**** TASK INPUT ****

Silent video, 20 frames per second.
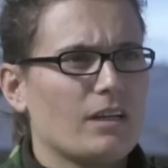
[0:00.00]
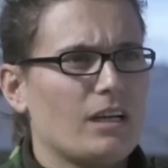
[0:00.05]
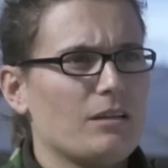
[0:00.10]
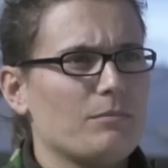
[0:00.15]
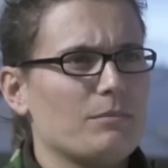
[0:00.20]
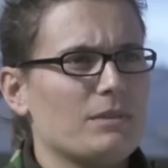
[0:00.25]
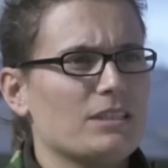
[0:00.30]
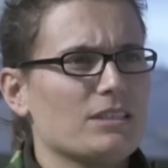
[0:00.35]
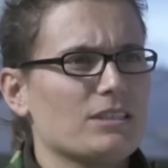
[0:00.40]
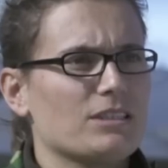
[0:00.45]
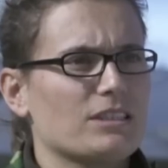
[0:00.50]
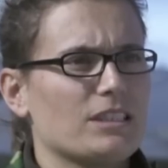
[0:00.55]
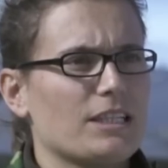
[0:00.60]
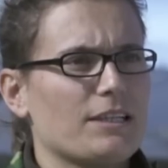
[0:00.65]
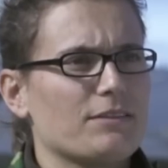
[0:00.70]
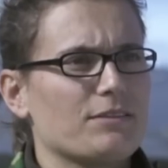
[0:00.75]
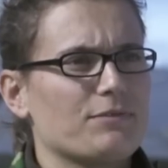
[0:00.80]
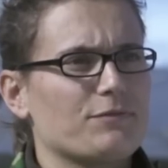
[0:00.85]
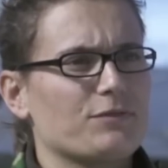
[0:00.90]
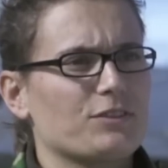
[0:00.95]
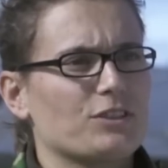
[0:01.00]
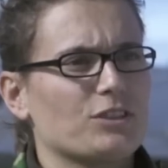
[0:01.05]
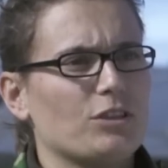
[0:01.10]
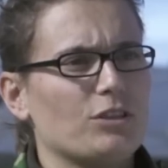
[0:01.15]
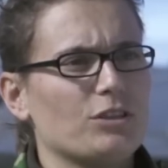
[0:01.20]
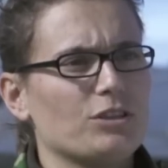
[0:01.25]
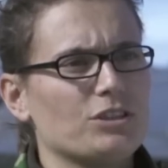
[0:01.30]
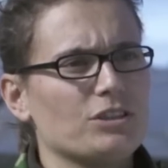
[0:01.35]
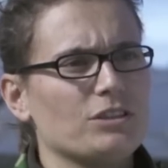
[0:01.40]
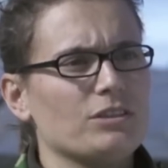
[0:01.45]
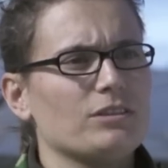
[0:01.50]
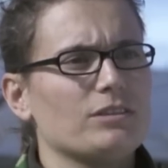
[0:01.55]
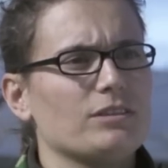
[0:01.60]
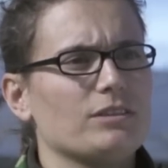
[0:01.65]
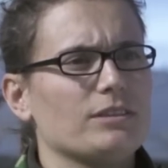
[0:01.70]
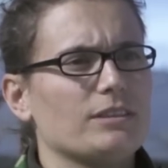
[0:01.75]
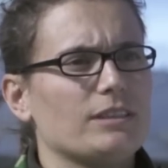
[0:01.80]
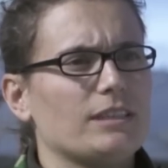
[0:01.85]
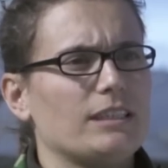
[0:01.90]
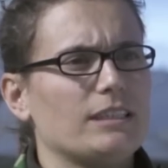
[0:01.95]
I'm a staff
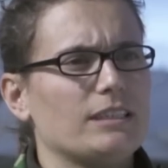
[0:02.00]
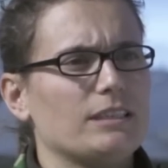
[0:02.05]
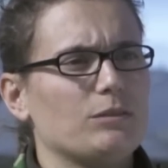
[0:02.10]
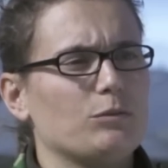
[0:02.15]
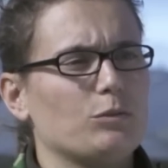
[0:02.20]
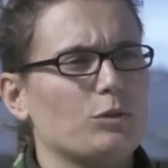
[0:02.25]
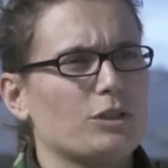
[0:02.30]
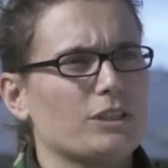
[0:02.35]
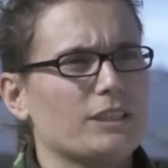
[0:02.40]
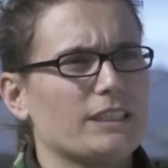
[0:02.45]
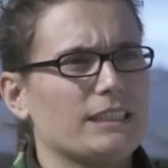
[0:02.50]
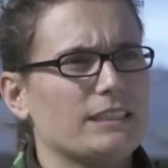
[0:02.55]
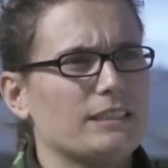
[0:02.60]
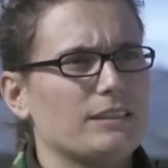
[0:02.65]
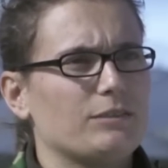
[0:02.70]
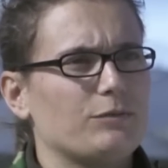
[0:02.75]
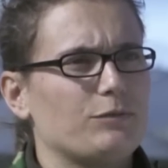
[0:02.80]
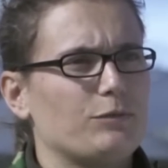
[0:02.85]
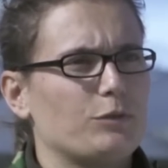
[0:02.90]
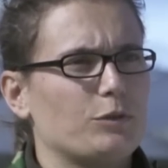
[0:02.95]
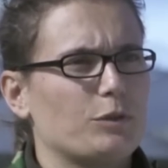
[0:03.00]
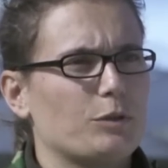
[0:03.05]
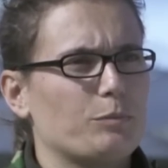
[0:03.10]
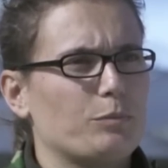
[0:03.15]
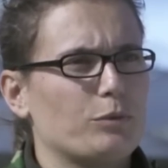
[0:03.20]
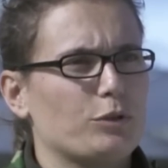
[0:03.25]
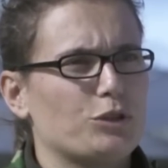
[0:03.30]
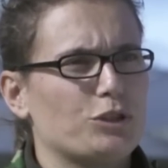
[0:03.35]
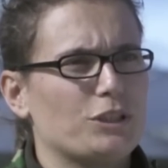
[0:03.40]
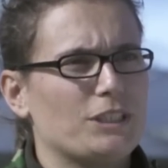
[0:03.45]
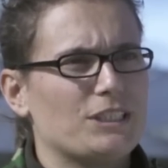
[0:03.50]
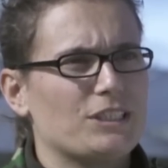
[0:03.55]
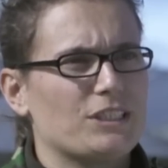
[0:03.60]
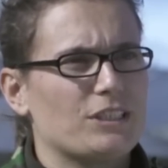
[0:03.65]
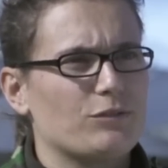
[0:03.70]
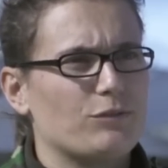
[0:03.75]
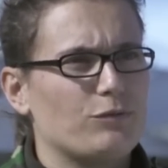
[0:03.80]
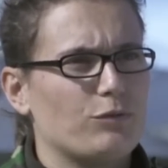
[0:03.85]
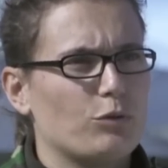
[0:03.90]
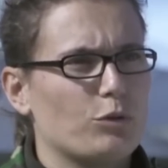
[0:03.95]
sergeant. I work for Portuguese
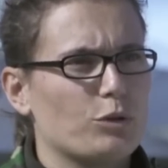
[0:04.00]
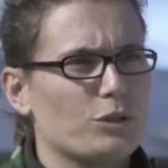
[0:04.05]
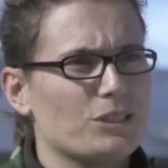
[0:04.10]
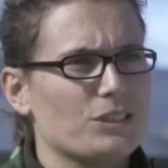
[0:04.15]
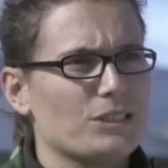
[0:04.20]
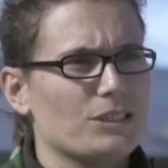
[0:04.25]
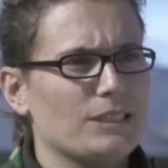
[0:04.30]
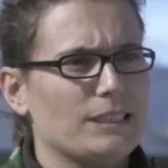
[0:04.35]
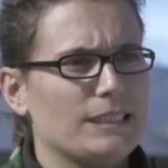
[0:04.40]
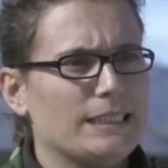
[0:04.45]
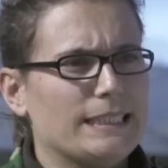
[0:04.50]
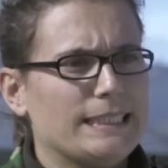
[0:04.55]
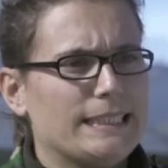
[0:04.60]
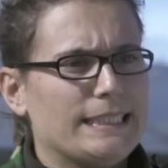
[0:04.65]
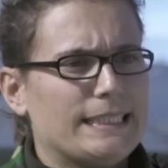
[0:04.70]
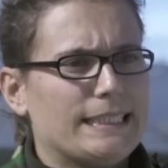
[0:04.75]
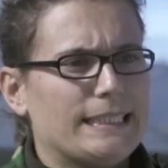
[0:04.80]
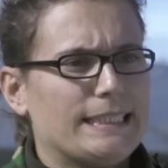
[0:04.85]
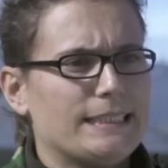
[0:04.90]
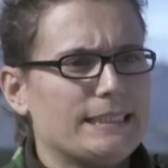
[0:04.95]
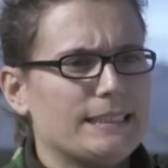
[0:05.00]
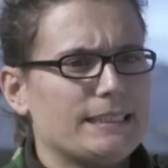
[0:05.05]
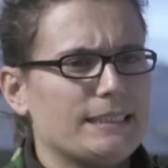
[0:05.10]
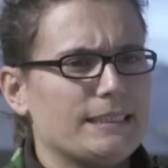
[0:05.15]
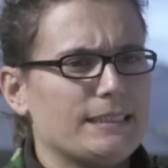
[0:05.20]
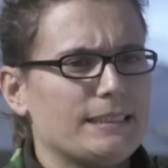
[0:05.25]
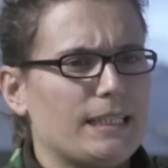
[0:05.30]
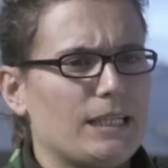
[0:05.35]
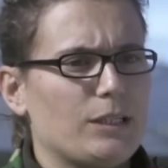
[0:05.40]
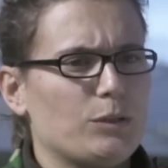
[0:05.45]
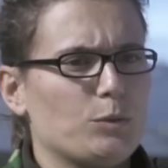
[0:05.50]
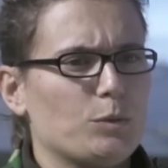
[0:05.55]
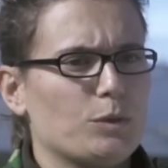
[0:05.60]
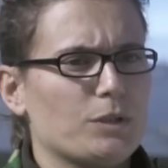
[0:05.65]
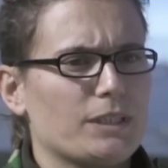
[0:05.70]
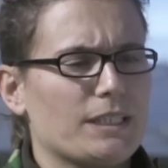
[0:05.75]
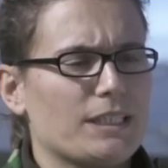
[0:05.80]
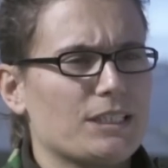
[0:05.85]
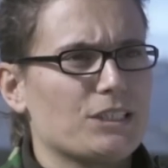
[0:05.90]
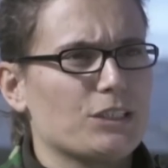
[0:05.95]
Air Force, and I
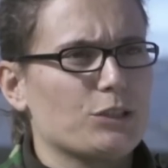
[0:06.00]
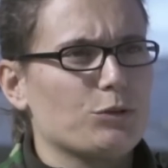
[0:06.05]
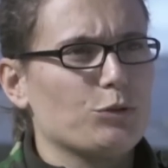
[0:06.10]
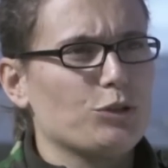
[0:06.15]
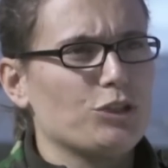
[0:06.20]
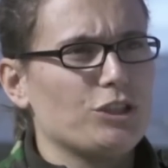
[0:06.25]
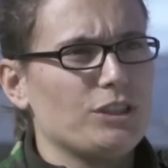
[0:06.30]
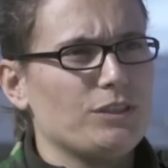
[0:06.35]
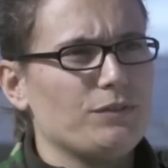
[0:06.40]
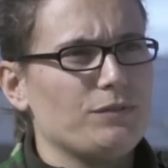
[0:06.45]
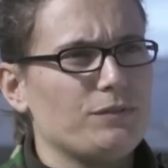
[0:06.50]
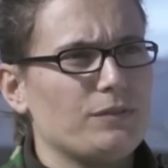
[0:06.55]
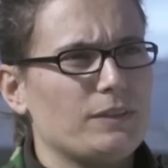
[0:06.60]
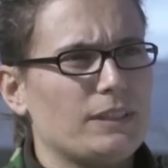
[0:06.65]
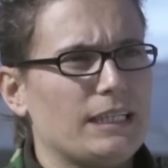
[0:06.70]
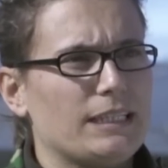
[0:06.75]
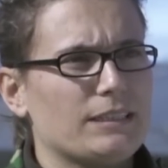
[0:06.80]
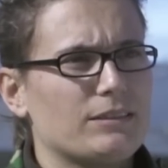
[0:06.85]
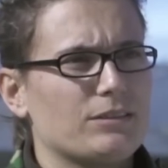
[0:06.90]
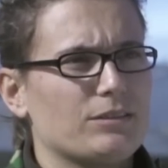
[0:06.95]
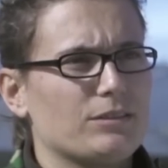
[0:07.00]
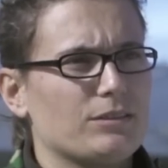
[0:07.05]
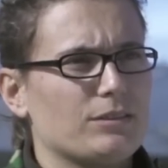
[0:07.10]
work as a crew chief at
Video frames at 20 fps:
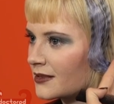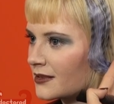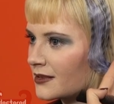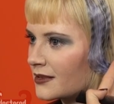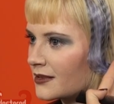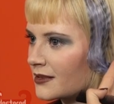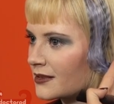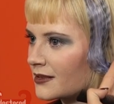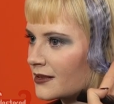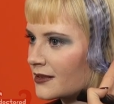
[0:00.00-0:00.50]

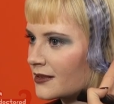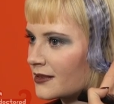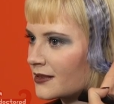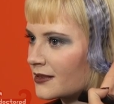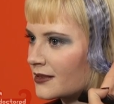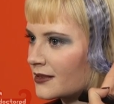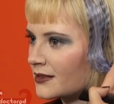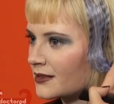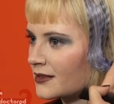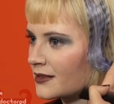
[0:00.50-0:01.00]

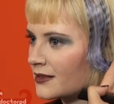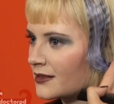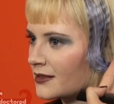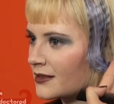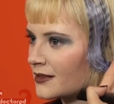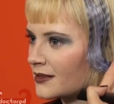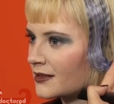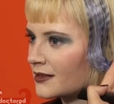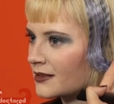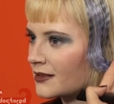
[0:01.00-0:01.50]

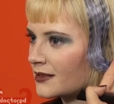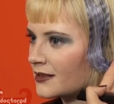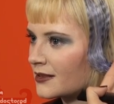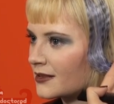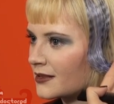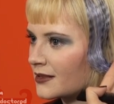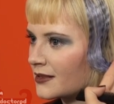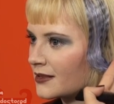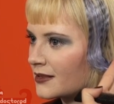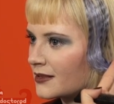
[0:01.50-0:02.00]

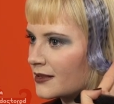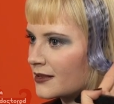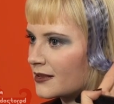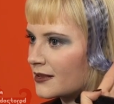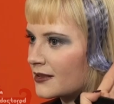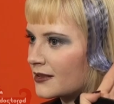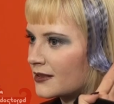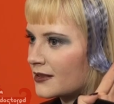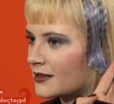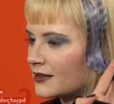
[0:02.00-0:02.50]

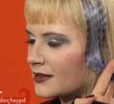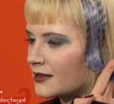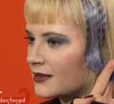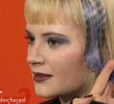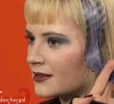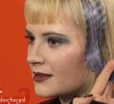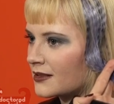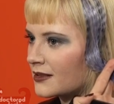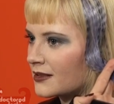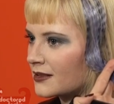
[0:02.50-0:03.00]

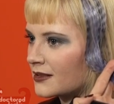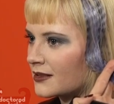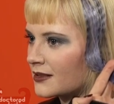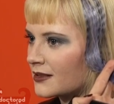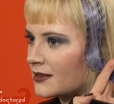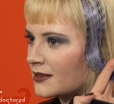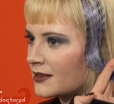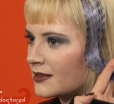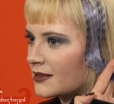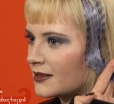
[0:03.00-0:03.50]

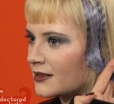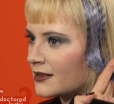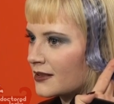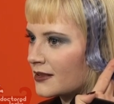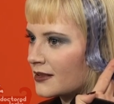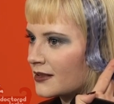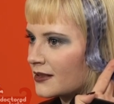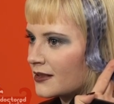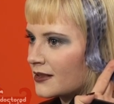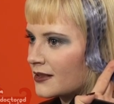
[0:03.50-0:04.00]

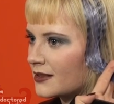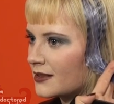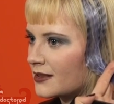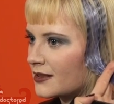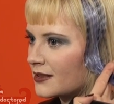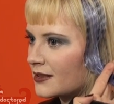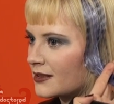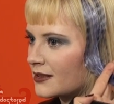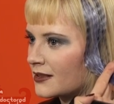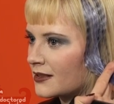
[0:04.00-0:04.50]

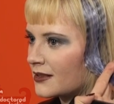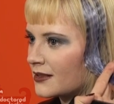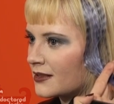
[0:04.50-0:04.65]
No one is speaking in this clip.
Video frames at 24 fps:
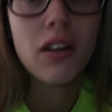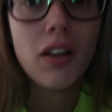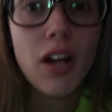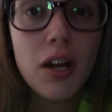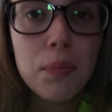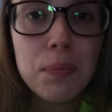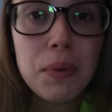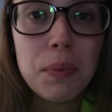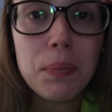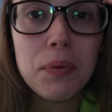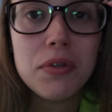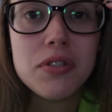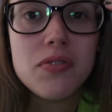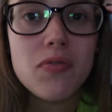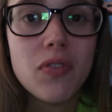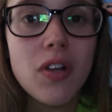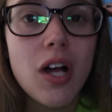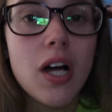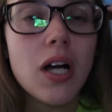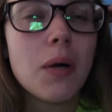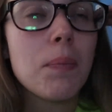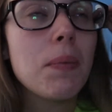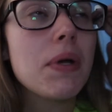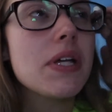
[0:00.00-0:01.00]
a lot of people's
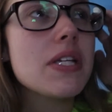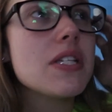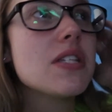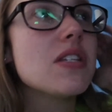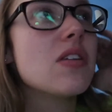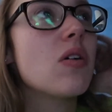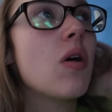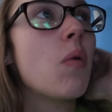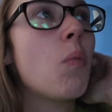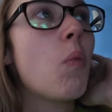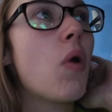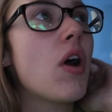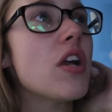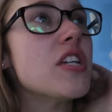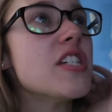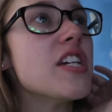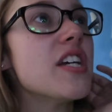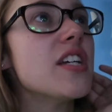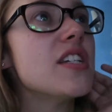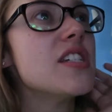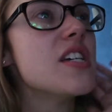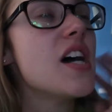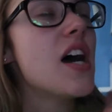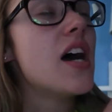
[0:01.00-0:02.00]
Vlogmas, so I'm
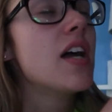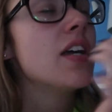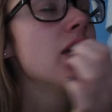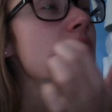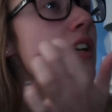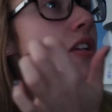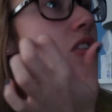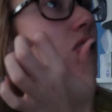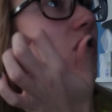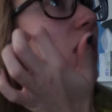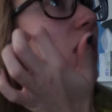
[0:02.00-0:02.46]
watching Tanya's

****

* **WHAT YOU WILL DO**: Each line in the data that holds the word "frames" must be copied.

* **ANSWER BOX**:
Silent video, 20 frames per second.
Video frames at 20 fps:
Video frames at 24 fps:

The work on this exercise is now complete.